August 24, 2018, a month ago
Rock Scene Auctions is hosting classic Bon Jovi photographs taken by photographer Mark “Weissguy” Weiss, the man that shot the album cover and toured with the band in the ‘80s.
The initial cover was taken with a model, but was changed due to company pressure.
Mark recalls putting together the cover: “The guys came home after finishing the album, and now we needed to do band photos without their cowboy look. Jon lived right across the street from the beach in Bradley Beach, New Jersey, and that seemed like as perfect a spot as any. All the guys came with their cars, motorcycles and girls. Even then, we needed a few more girls, so I walked across the street and pulled a few. We were still in need of a large pair of breasts. My assistant Danny took a walk with Tico across the street and came back with just what the doctor ordered – a hot Italian woman named Angela. Immediately, we knew this was going to be the girl for our cover. I put her front and center in the band car wash photo that was used on the inner sleeve of the final album package.
“A couple weeks after that, I did another shoot with Angela at my studio in New York. A blue background, a piece of glass, soap suds and some ice to perk things up a bit was all that was needed to do the trick. Angela put on the now dyed yellow strategically-cut t-shirt.”
Mark went on to say, “The album was done. Three-hundred-thousand copies, with Angela in her provocatively cut wet t-shirt clinging to her 34DD breasts, had already been released in Japan. Everything was ready to go in the US. But this was 1986, and the PMRC was in full swing. Record stores were telling the labels to ease up on the explicit content and imagery or they wouldn’t sell the products. Polygram knew they had a smash album on their hands, and they didn’t want to jeopardize that success. They also knew the music stood on its own, so we went back to the drawing board to come up with another cover. Mercury destroyed nearly 500,000 copies before they ever left the warehouse to be distributed in the U.S.
“Jon had issues with the Angela cover as well. Only in his mind, it was more about the color of the border around the photo than the actual photo itself.

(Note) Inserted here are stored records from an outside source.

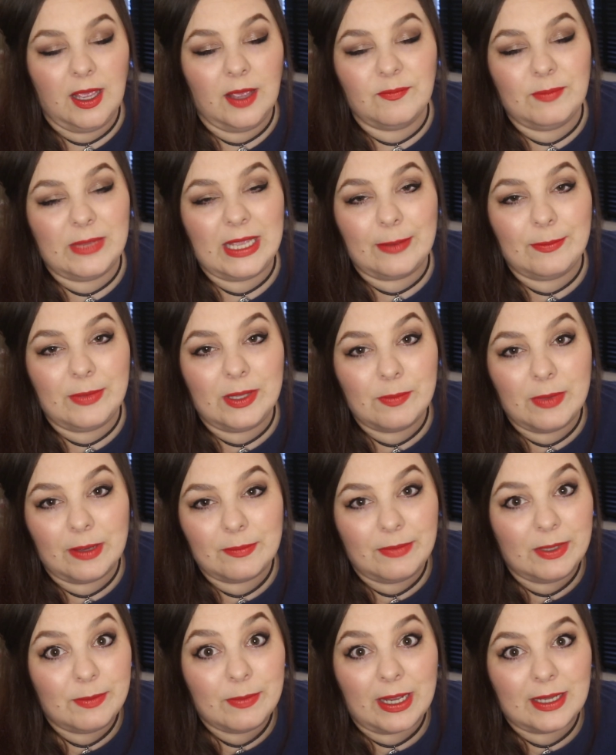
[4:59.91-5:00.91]
me
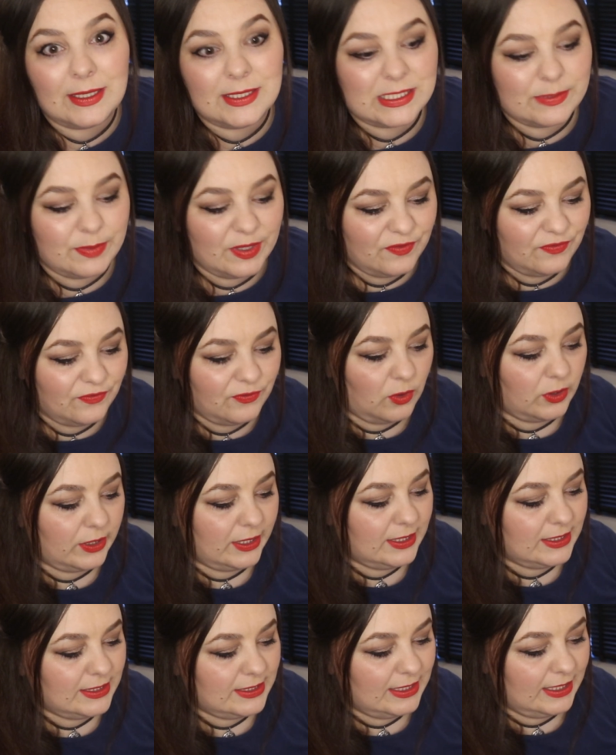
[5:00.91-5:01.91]
mind's a bit
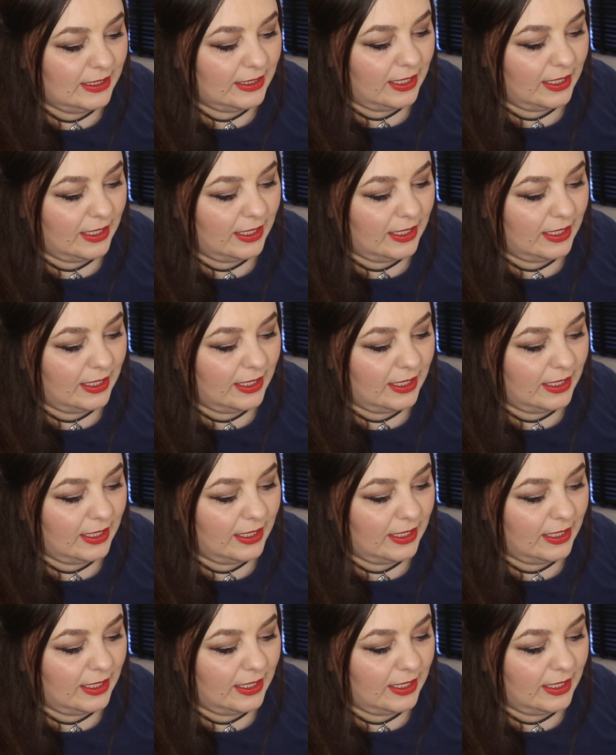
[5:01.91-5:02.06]
foggy today,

“I asked him what we were going to do and he replied: ‘I don’t know, but this is our last chance or the album gets held up.’ Jon arrived at my studio, walked inside and didn’t even say hello. ‘Garbage bag. Spray bottle,’ was all he said. I followed orders. I propped up the black bag and sprayed it with an oil and water mixture. Then Jon wrote the words Slippery When Wet. As he was leaving he said, ‘That’s it. That’s their cover.’ He didn’t even wait to see the Polaroid. The next day I delivered the photo, and the rest is history.”